Consumer spending, accounting for approximately two-thirds of the US economic activity, had a growth rate of 3.1% in the third quarter, down from the previously estimated 3.6% pace. Moreover, the core personal consumption expenditures (PCE) price index, which excludes food and energy components, rose at a revised rate of 2.0% in the same period. While these figures signify a slight downward trend, they still indicate solid growth and reflect progress compared to earlier reports.
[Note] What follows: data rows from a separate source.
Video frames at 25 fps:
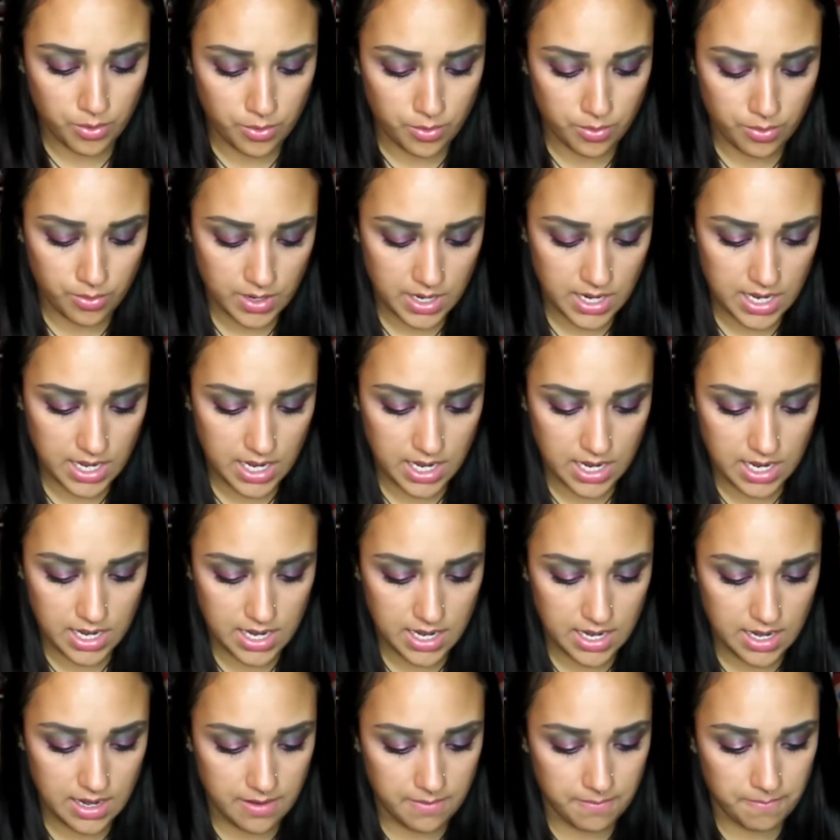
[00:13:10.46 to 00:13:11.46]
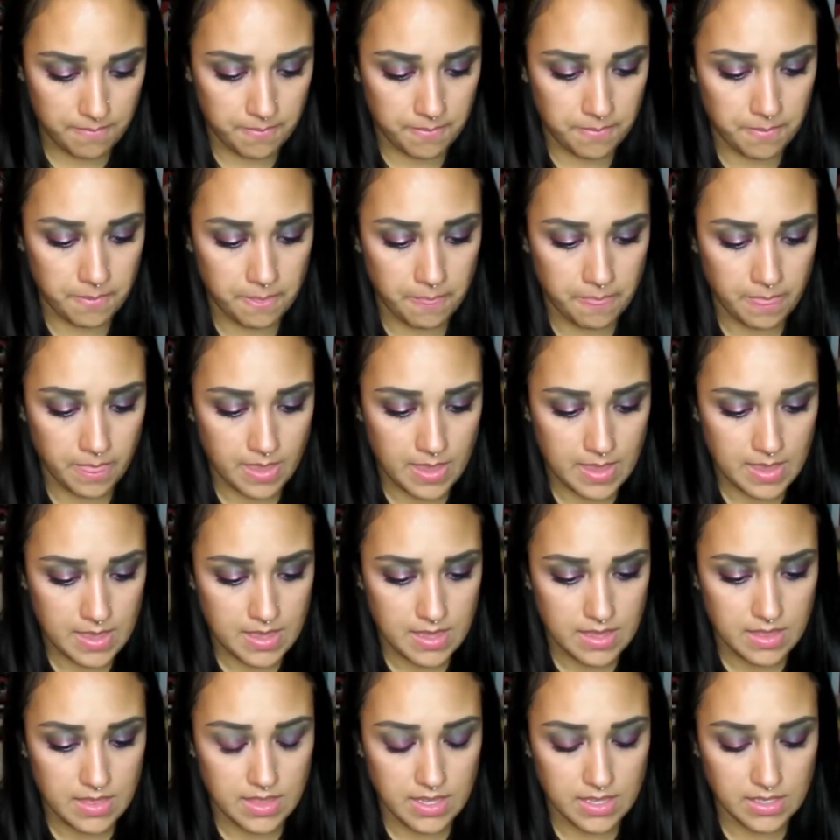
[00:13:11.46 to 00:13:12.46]
pretty.
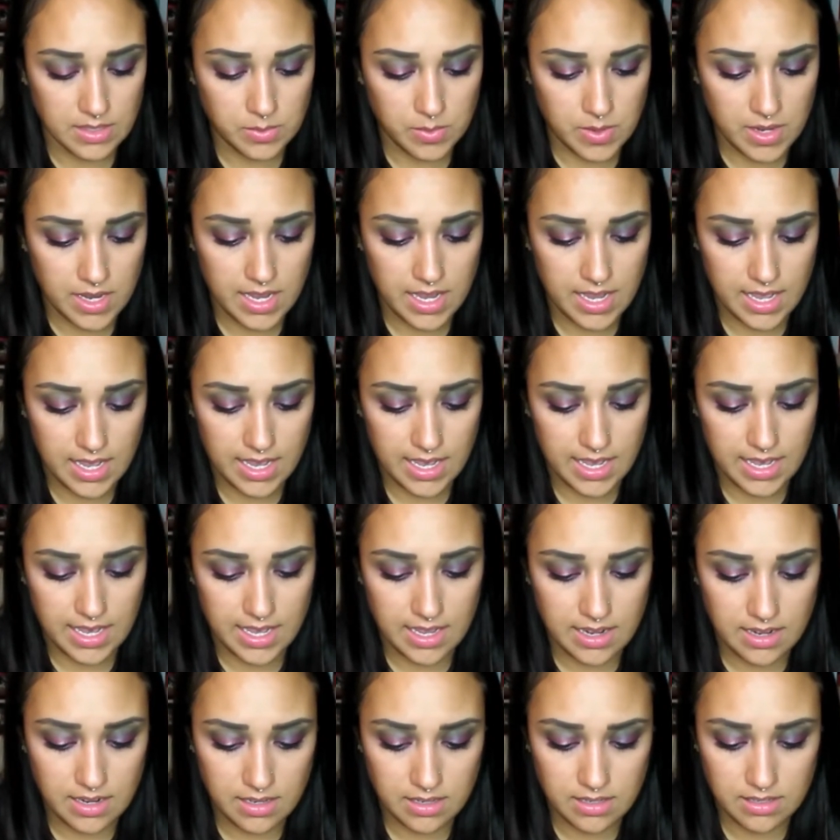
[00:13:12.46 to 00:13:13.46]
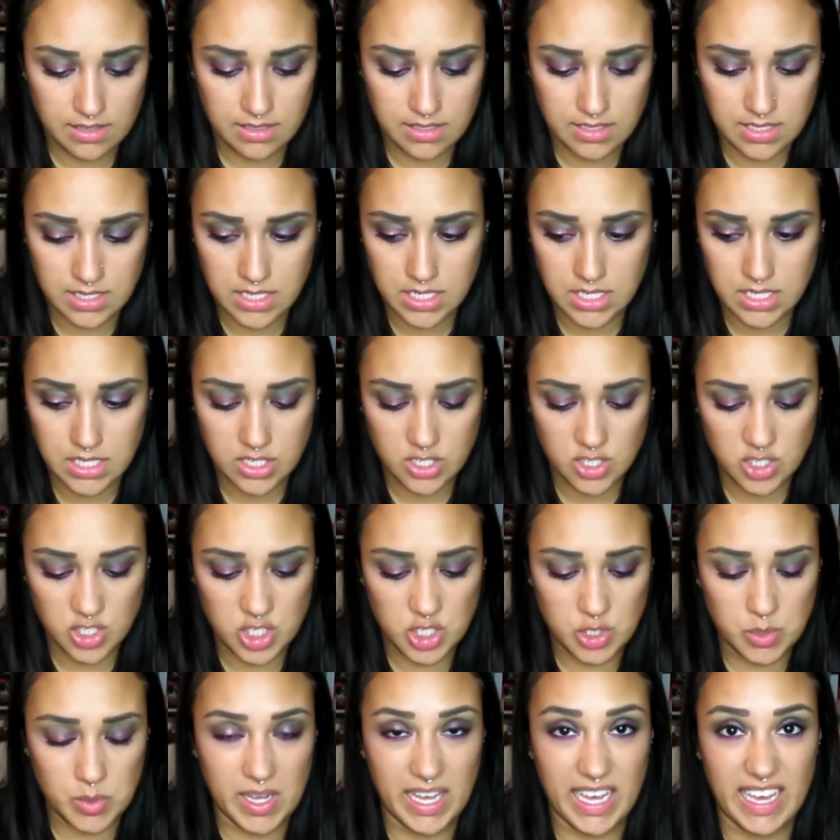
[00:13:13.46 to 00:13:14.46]
That's why I had
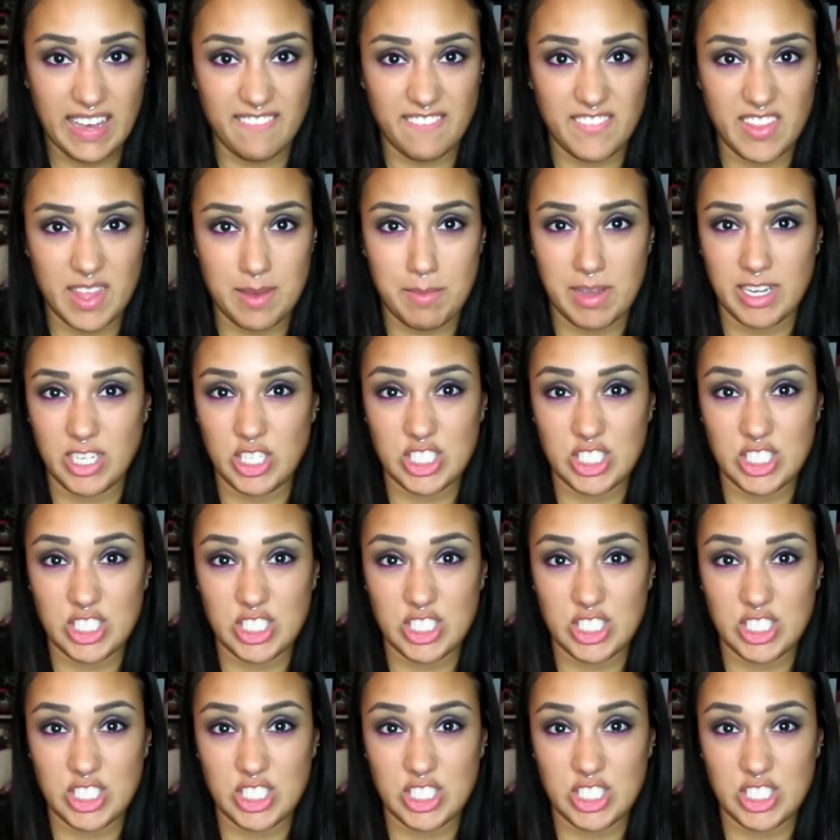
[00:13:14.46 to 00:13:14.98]
to have them.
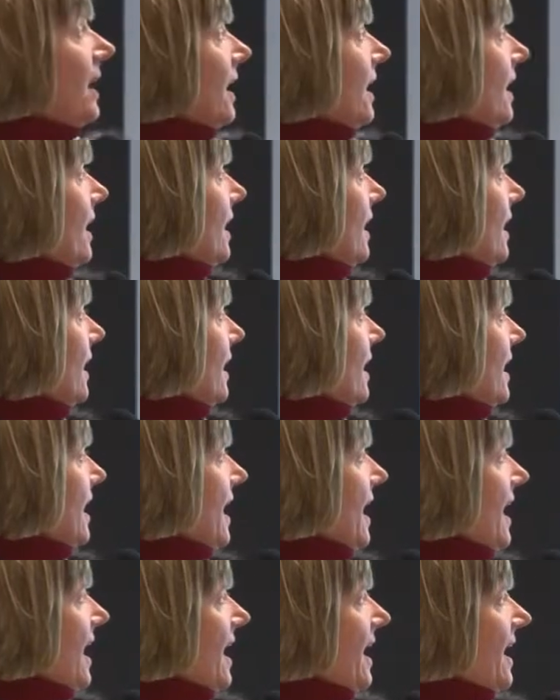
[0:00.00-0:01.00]

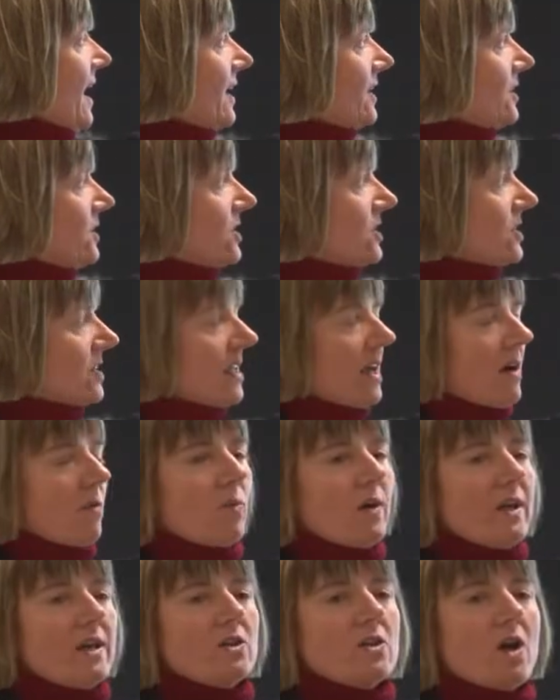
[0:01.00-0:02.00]
and
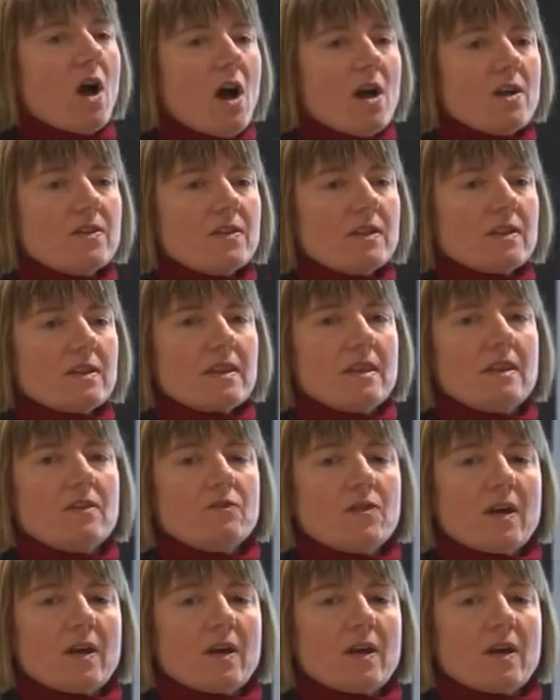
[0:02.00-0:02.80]
we know that the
Gus Faucher, the chief economist at PNC Financial, described this as remarkable progress, particularly given that core inflation was as high as 6% at the beginning of 2022.

Inventory Investment and Profits Show Positive Adjustments

The revised figures also indicate a decrease in private inventory investment to a rate of $77.8 billion, reflecting adjustments to stocks at general merchandise and other retail stores. In contrast, profits from current production increased by $108.7 billion in the third quarter, surpassing the previous estimate. Looking ahead, growth estimates for the fourth quarter range from 1.1% to 2.7%. It is expected that the growth rate will be lower due to a wider trade deficit and a slower pace of inventory building compared to the third quarter.

Manufacturing Remains a Challenge

While the recent data suggests overall positive economic growth, there are still challenges in the manufacturing sector. The Conference Board’s leading indicator declined in November, although at a slower pace. Matthew Martin, a US economist at Oxford Economics, remains cautiously optimistic, citing recent financial loosening and decreasing inflation as supportive factors for continued yet moderate growth in the coming year.